What is a brokered convention in American politics? Why might it become relevant this year and what impact can it have? These question will be answered in the following, when this potentially historical and decisive event is scrutinized.
First of all, what are conventions in American politics? When the primary process is concluded and every state have held a caucus or primary election, the parties hold a convention to pick and announce their nominee for president. The Democrats host the Democratic National Convention in Philadelphia, Pennsylvania on July 25-28, 2016 (the picture above is from their 2008 convention), while the Republicans have the Republican National Convention in Cleveland, Ohio on July 18-21. At these conventions, the delegates from each state will attend and cast their vote according to how the voters in their state voted. (Except for the Democrats’ Super Delegates, who are high ranking party members that are less bound by their states’ voters.) A candidate will need just over half of the delegates to become the nominee, which are 2,383 (out of 4,765) delegates for the Democratic candidates and 1,237 (out of 2,472) delegates for the Republican candidates. Usually, a candidate will have won over half of the delegates before the convention and will already be the party’s unofficial nominee when it begins.

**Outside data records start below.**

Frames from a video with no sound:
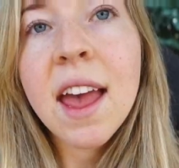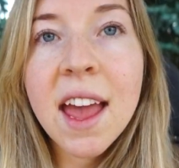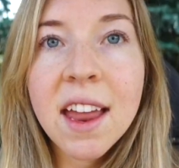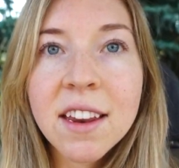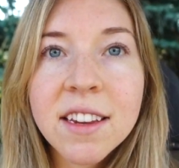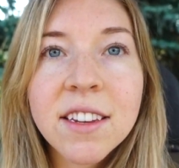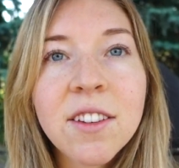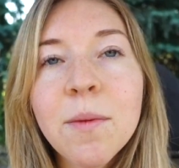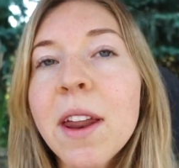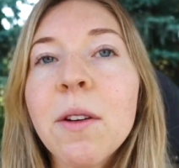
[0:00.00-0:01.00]
And
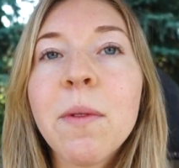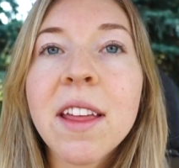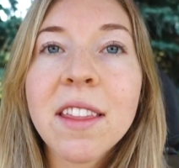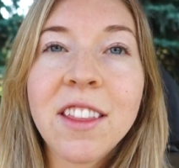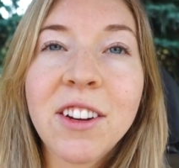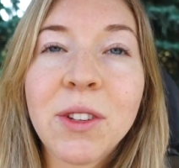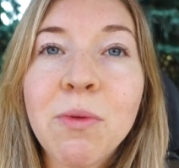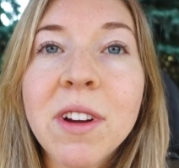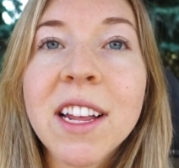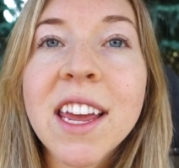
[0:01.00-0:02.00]
no matter what, there's
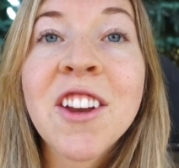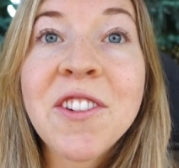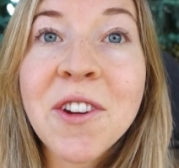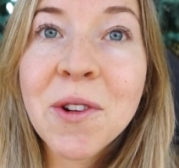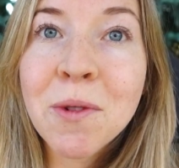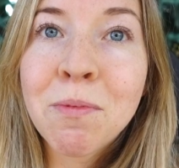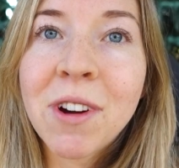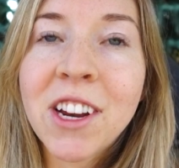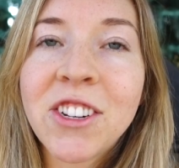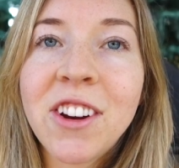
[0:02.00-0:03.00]
really no
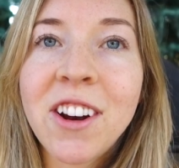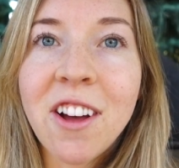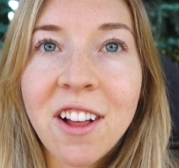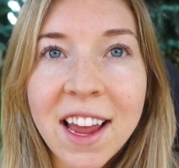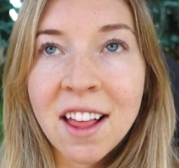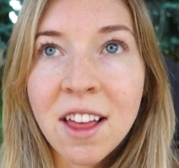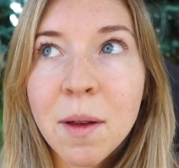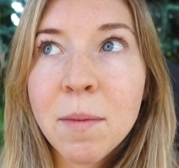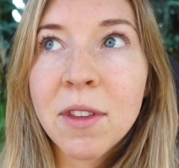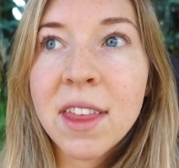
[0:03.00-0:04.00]
pressure at all. A lot
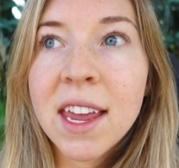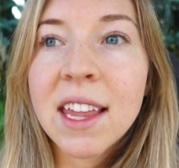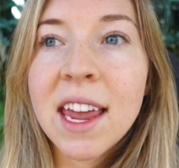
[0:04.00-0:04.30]
of people think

However, in rare cases no candidate has gathered enough (more than half) delegates during the primaries. When this happens, the convention becomes a contested or open convention. But if no candidate has enough delegates after the first ballot is cast at the convention, a second (and even third) vote or ballot is cast and in these cases it is called a brokered convention. In other words, a brokered convention is when no candidate went into the convention with over half the delegates’ support and after the first vote at the convention there is still no candidate with enough delegates. So, how does it get settled who becomes the party’s nominee at a brokered convention? After the first vote at the convention has been cast, the states’ delegates become unbound (the rules differ from state to state, some delegates become unbound after the first ballot others after the second etc.) When the delegates become unbound it means they are free to vote for any whomever they want and are not “bound” by the voters in their state. For instance, those delegates who were bound to vote for candidates that quit the race can now vote on one of the front-runners who are still in the race. Actually, new candidates can even enter the race and get the unbound delegates’ votes. Thus, a brokered convention is chaotic and unpredictable, but as mentioned, also rare, since the last brokered (not contested or open) convention was in 1952.
The question then is, why is it relevant now? The answer is simple, for the first time in 64 years, the United States can experience a brokered convention. The reason for this is that in the Republican race, it seems unlikely that the current front runner, Donald Trump, will reach the 1,237 delegates before the convention and with the republican establishment being against him, a brokered convention could seem possible. But what effect would it have? At this point it would be very difficult to predict the outcome of such a convention, except that chaos will occur. The two current front runners, Trump and Ted Cruz, are not favored by the party and the last candidate still in the race, John Kasich, is far behind and not popular among the voters. Rumors even speak of current Speaker of the House and the 2012 VP nominee, Paul Ryan, and the 2012 nominee, Mitt Romney, entering the race (although the latter were among those not running this year.) However, even though a Donald Trump as the Republican nominee could damage the party, not listening to the voters and picking someone with low support among voters or even someone who did not participate in the primaries, might damage the party even more. In any case, if a brokered convention happens, all bets are off and it would be the most important convention in the modern history of the Republican Party.